Precarious Work and the Elderly in Korea

Kim

The elderly work. In South Korea, with a relatively immature welfare system, they are increasingly working in poorly paid and insecure jobs.

Lee

In “Precarious Elderly Workers in Post-Industrial South Korea” (DOI: 10.1080/00472336.2017.1423370), Yun-Young Kim and Sophia Seung-Yoon Lee of the Department of Social Welfare, Ewha Womans University and Seung-Ho Baek of the Department of Social Welfare at The Catholic University of Korea, all in Seoul, Korea examine this important and often neglected aspect of work in neoliberalising capitalist economies.
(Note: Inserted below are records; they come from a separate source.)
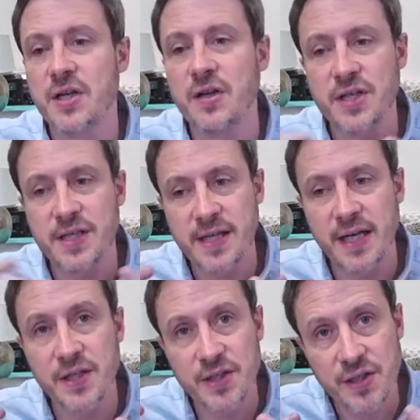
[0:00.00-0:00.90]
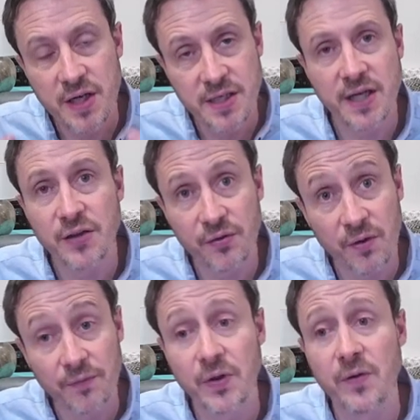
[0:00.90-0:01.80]
I'll just take you through a
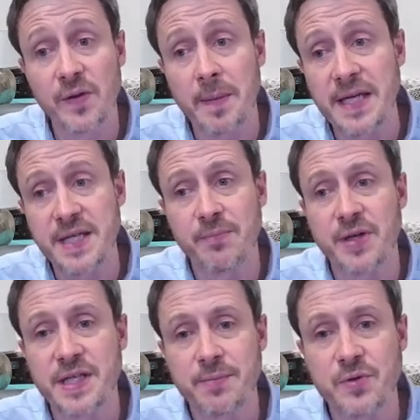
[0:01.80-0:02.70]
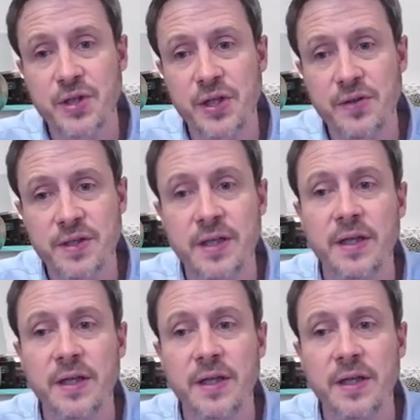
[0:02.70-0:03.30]
few of the basic principles you use.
The paper’s abstract states:

Baek

This article examines how the combination of immature welfare state and expansion of the service economy, in particular, contributes to the precariousness of the elderly labour market in South Korea where nearly half of the elderly live below the poverty line. It completes an empirical analysis of how elderly workers in Korea are participating in the labour market and examines their situation using a conceptualisation of “precariousness.” It is explained how the elderly in an immature welfare state are pushed into bad jobs resulting in a large number of precarious “elderly workers” in an economically advanced country. Results of the statistical analysis suggest that, due to severe precariousness, the Korean elderly are unable to escape from poverty even though they work. Also, gender segregation of precariousness in the service industry has been exacerbated in the elderly labour market. Structural change such as the rapid transition to a service-oriented economy has a greater impact on elderly women than middle aged or elderly men because elderly women tend to have lower skill levels and shorter careers, mainly entering service occupations where the bad jobs are concentrated.